Goal of the exercise »
Below are the records; repeat exactly their lines between the line holding "[6:14.34-6:15.24]" and the line holding "Transcript, with fillers: Comparison", inclusive, skipping the pictures.
───── Task data
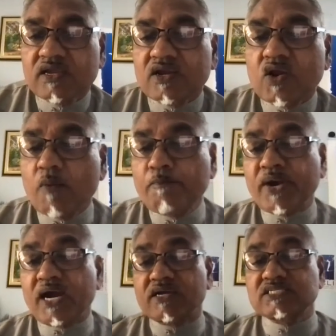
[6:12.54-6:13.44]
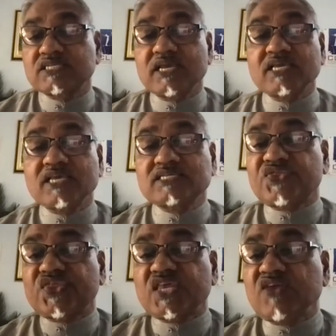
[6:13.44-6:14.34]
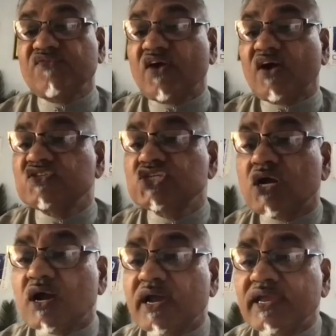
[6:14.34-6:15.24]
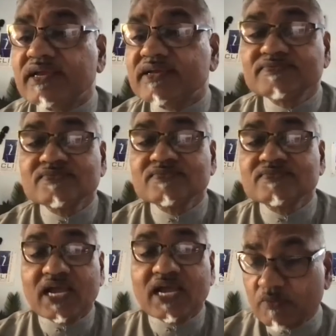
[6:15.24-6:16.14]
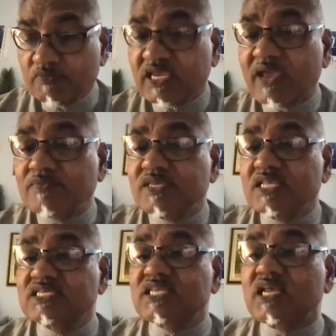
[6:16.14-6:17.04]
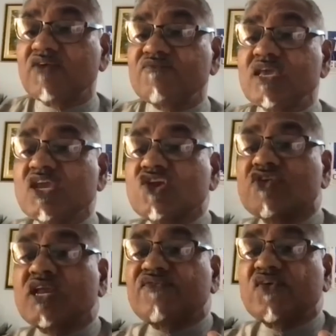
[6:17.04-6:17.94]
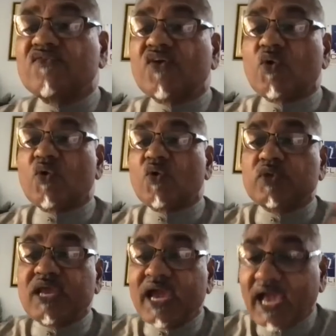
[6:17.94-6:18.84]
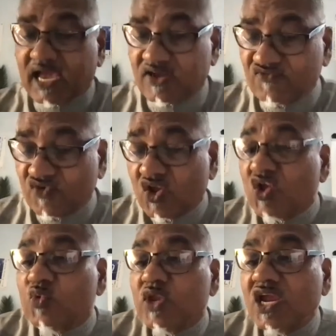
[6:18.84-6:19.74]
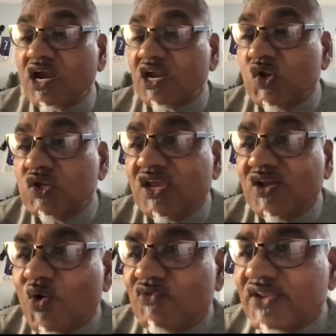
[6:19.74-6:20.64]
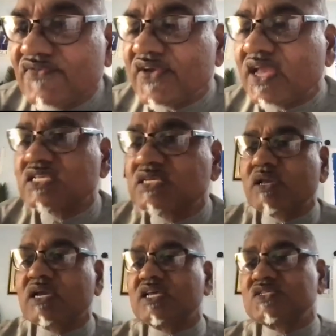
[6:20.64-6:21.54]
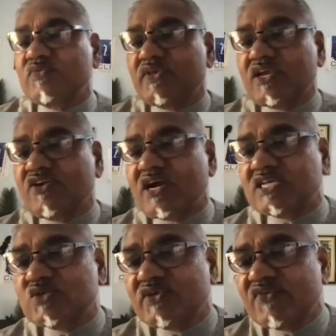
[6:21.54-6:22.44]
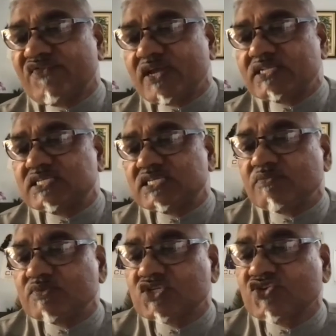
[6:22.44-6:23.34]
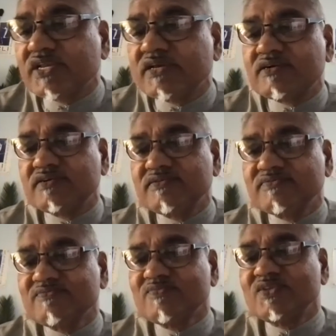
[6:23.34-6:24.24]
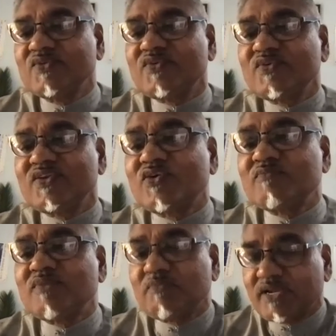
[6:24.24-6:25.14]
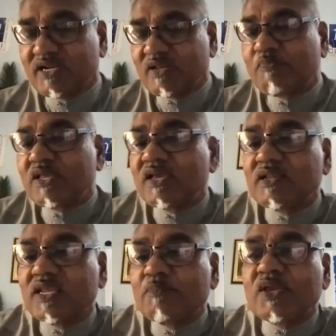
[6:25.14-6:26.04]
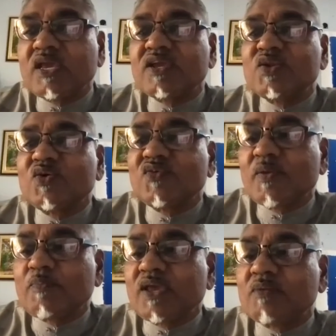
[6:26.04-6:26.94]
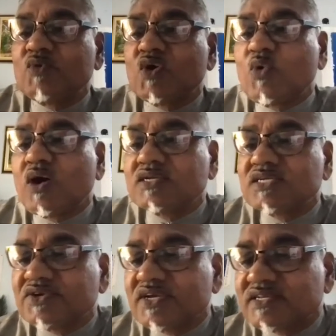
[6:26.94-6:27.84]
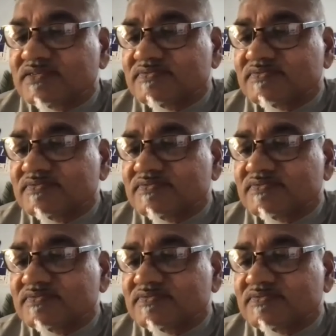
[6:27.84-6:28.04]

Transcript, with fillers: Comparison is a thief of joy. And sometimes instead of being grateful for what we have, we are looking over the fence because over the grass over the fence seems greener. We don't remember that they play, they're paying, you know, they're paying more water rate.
──────────
───── Task data
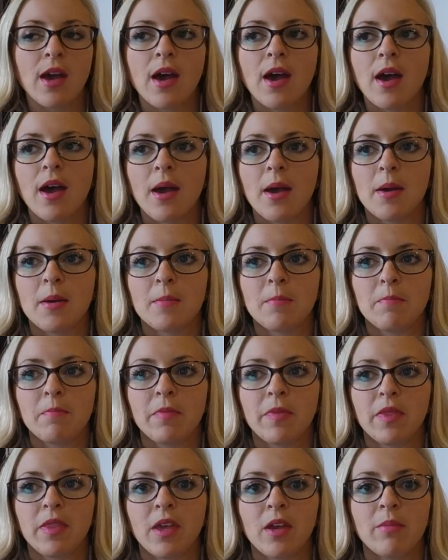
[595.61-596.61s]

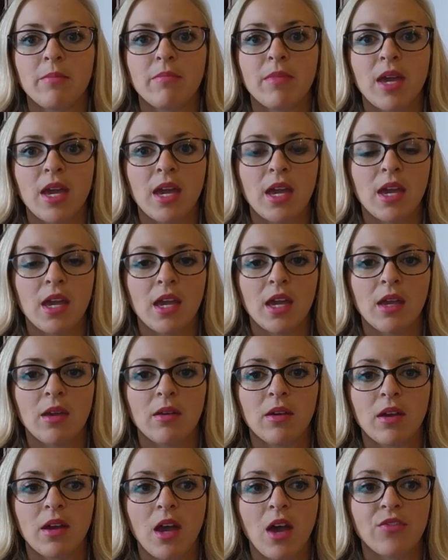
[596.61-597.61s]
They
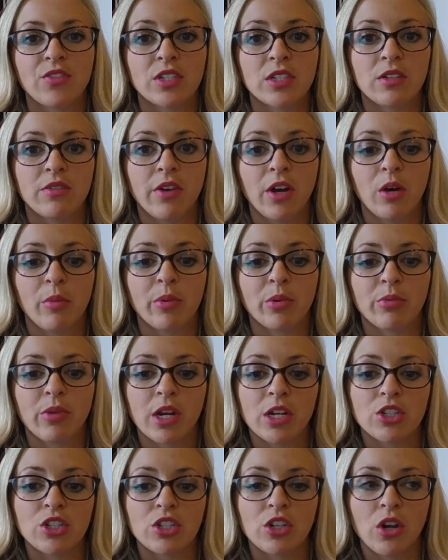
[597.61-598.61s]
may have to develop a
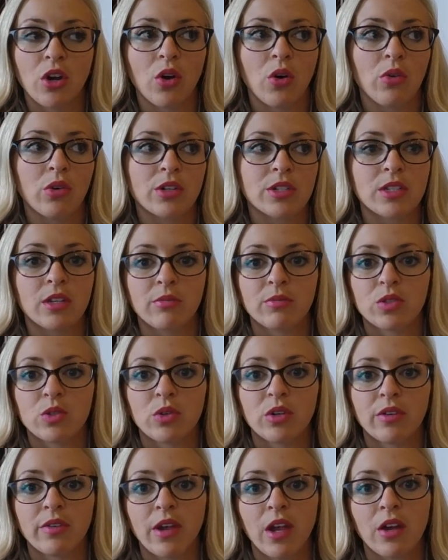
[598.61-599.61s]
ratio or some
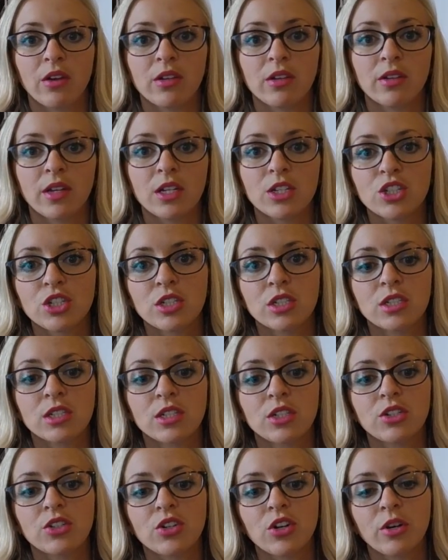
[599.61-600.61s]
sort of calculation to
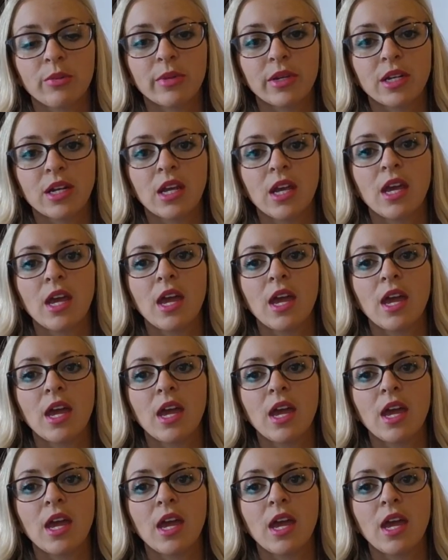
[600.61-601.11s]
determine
──────────
Exercise result »
[6:14.34-6:15.24]
[6:15.24-6:16.14]
[6:16.14-6:17.04]
[6:17.04-6:17.94]
[6:17.94-6:18.84]
[6:18.84-6:19.74]
[6:19.74-6:20.64]
[6:20.64-6:21.54]
[6:21.54-6:22.44]
[6:22.44-6:23.34]
[6:23.34-6:24.24]
[6:24.24-6:25.14]
[6:25.14-6:26.04]
[6:26.04-6:26.94]
[6:26.94-6:27.84]
[6:27.84-6:28.04]

Transcript, with fillers: Comparison is a thief of joy. And sometimes instead of being grateful for what we have, we are looking over the fence because over the grass over the fence seems greener. We don't remember that they play, they're paying, you know, they're paying more water rate.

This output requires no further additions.